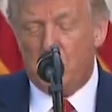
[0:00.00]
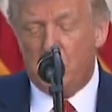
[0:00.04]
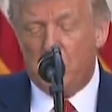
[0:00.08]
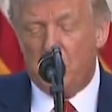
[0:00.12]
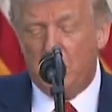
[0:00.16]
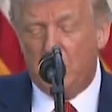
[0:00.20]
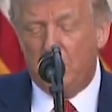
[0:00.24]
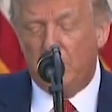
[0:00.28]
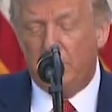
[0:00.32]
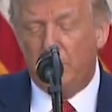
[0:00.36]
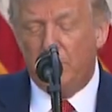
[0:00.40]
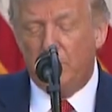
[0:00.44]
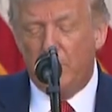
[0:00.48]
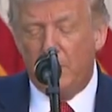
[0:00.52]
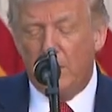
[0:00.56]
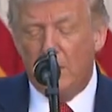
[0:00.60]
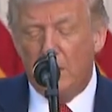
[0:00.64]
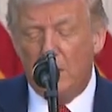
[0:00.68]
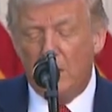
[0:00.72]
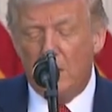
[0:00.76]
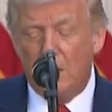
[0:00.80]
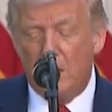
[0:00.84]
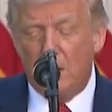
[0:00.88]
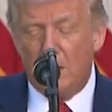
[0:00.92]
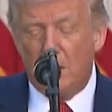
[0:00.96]
running a
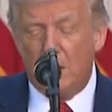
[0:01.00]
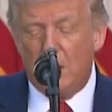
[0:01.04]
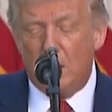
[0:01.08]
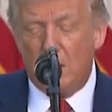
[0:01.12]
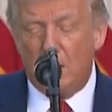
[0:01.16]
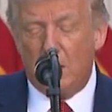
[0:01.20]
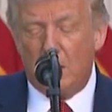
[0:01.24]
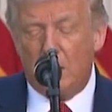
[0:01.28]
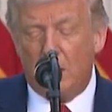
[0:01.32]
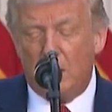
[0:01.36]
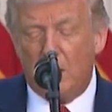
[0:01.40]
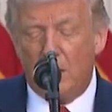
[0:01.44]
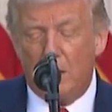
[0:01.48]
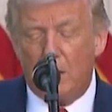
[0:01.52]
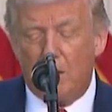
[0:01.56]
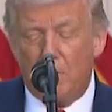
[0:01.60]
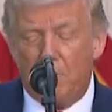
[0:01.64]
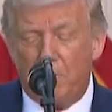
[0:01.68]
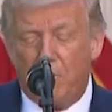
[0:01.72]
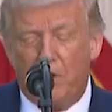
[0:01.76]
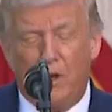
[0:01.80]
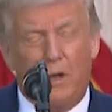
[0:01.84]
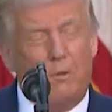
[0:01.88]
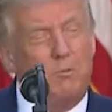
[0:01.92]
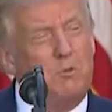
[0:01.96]
campaign against right.
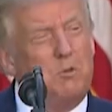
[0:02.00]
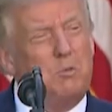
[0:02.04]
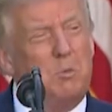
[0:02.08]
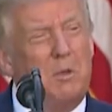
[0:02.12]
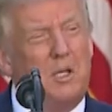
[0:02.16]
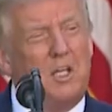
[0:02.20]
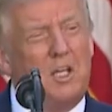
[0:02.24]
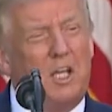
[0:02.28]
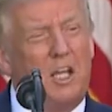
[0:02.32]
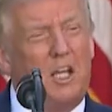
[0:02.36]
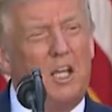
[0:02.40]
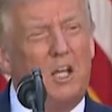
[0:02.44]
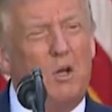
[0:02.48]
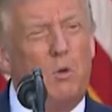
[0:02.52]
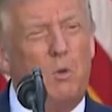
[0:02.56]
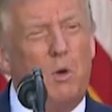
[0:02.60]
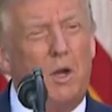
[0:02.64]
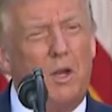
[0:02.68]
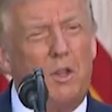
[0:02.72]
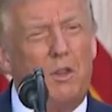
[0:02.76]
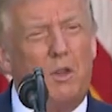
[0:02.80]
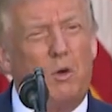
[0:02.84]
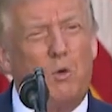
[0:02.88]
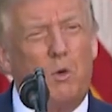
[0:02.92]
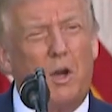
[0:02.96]
China in many
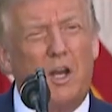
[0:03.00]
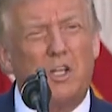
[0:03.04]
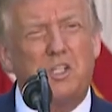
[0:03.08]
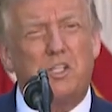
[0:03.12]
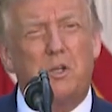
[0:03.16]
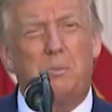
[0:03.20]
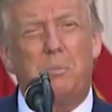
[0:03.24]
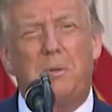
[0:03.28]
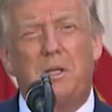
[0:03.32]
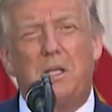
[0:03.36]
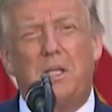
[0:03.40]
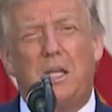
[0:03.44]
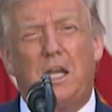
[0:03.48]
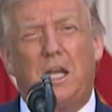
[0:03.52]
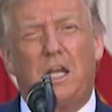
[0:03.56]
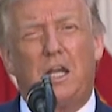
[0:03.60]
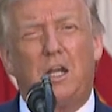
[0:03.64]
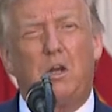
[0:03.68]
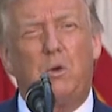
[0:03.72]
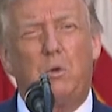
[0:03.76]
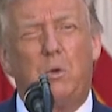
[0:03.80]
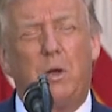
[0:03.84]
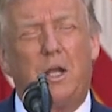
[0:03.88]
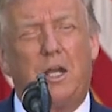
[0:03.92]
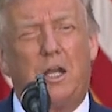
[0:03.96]
areas. That's right. Uh, yeah.
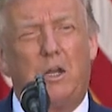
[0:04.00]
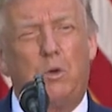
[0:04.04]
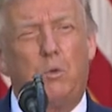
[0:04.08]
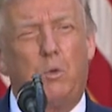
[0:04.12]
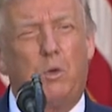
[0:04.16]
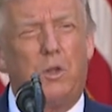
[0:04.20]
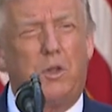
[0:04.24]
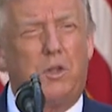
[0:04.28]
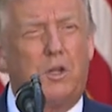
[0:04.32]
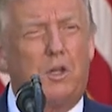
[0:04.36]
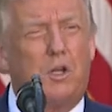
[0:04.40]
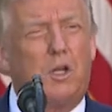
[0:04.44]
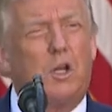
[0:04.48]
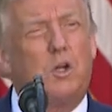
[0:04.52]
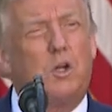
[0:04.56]
Not all areas,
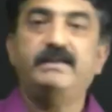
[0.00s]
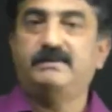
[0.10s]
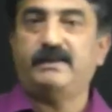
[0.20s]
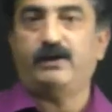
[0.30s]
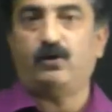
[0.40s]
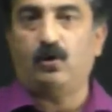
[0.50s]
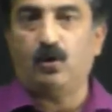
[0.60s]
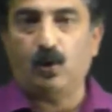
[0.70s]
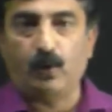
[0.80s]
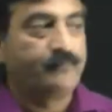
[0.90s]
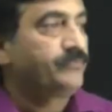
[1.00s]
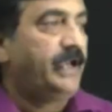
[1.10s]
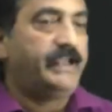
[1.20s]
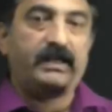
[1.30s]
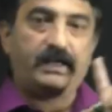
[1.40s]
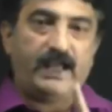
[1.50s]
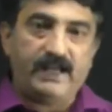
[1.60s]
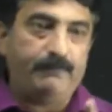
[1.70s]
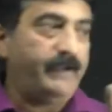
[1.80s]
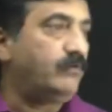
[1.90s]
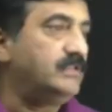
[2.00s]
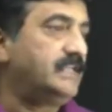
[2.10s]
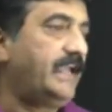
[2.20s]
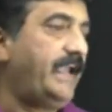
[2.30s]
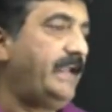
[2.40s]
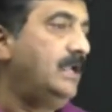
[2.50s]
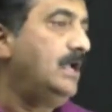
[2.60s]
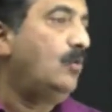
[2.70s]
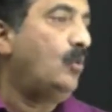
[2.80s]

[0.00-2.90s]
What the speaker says: is 0. I repeat once again.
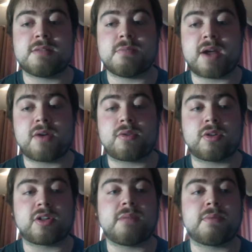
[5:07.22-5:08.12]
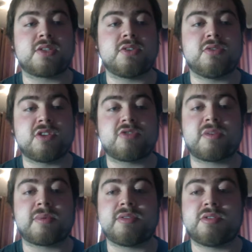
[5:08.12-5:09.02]
my own learning but to
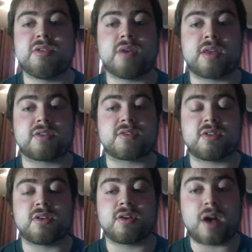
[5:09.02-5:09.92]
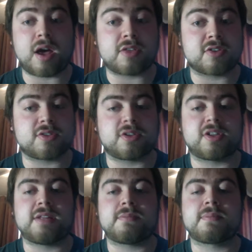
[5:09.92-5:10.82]
contribute to others' learning.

★ ★ ★ ★

- Exercise directions -
Retype all entries exactly; omit pictures.

- Answer space -
[0:00.00]
[0:00.04]
[0:00.08]
[0:00.12]
[0:00.16]
[0:00.20]
[0:00.24]
[0:00.28]
[0:00.32]
[0:00.36]
[0:00.40]
[0:00.44]
[0:00.48]
[0:00.52]
[0:00.56]
[0:00.60]
[0:00.64]
[0:00.68]
[0:00.72]
[0:00.76]
[0:00.80]
[0:00.84]
[0:00.88]
[0:00.92]
[0:00.96]
running a
[0:01.00]
[0:01.04]
[0:01.08]
[0:01.12]
[0:01.16]
[0:01.20]
[0:01.24]
[0:01.28]
[0:01.32]
[0:01.36]
[0:01.40]
[0:01.44]
[0:01.48]
[0:01.52]
[0:01.56]
[0:01.60]
[0:01.64]
[0:01.68]
[0:01.72]
[0:01.76]
[0:01.80]
[0:01.84]
[0:01.88]
[0:01.92]
[0:01.96]
campaign against right.
[0:02.00]
[0:02.04]
[0:02.08]
[0:02.12]
[0:02.16]
[0:02.20]
[0:02.24]
[0:02.28]
[0:02.32]
[0:02.36]
[0:02.40]
[0:02.44]
[0:02.48]
[0:02.52]
[0:02.56]
[0:02.60]
[0:02.64]
[0:02.68]
[0:02.72]
[0:02.76]
[0:02.80]
[0:02.84]
[0:02.88]
[0:02.92]
[0:02.96]
China in many
[0:03.00]
[0:03.04]
[0:03.08]
[0:03.12]
[0:03.16]
[0:03.20]
[0:03.24]
[0:03.28]
[0:03.32]
[0:03.36]
[0:03.40]
[0:03.44]
[0:03.48]
[0:03.52]
[0:03.56]
[0:03.60]
[0:03.64]
[0:03.68]
[0:03.72]
[0:03.76]
[0:03.80]
[0:03.84]
[0:03.88]
[0:03.92]
[0:03.96]
areas. That's right. Uh, yeah.
[0:04.00]
[0:04.04]
[0:04.08]
[0:04.12]
[0:04.16]
[0:04.20]
[0:04.24]
[0:04.28]
[0:04.32]
[0:04.36]
[0:04.40]
[0:04.44]
[0:04.48]
[0:04.52]
[0:04.56]
Not all areas,
[0.00s]
[0.10s]
[0.20s]
[0.30s]
[0.40s]
[0.50s]
[0.60s]
[0.70s]
[0.80s]
[0.90s]
[1.00s]
[1.10s]
[1.20s]
[1.30s]
[1.40s]
[1.50s]
[1.60s]
[1.70s]
[1.80s]
[1.90s]
[2.00s]
[2.10s]
[2.20s]
[2.30s]
[2.40s]
[2.50s]
[2.60s]
[2.70s]
[2.80s]

[0.00-2.90s]
What the speaker says: is 0. I repeat once again.
[5:07.22-5:08.12]
[5:08.12-5:09.02]
my own learning but to
[5:09.02-5:09.92]
[5:09.92-5:10.82]
contribute to others' learning.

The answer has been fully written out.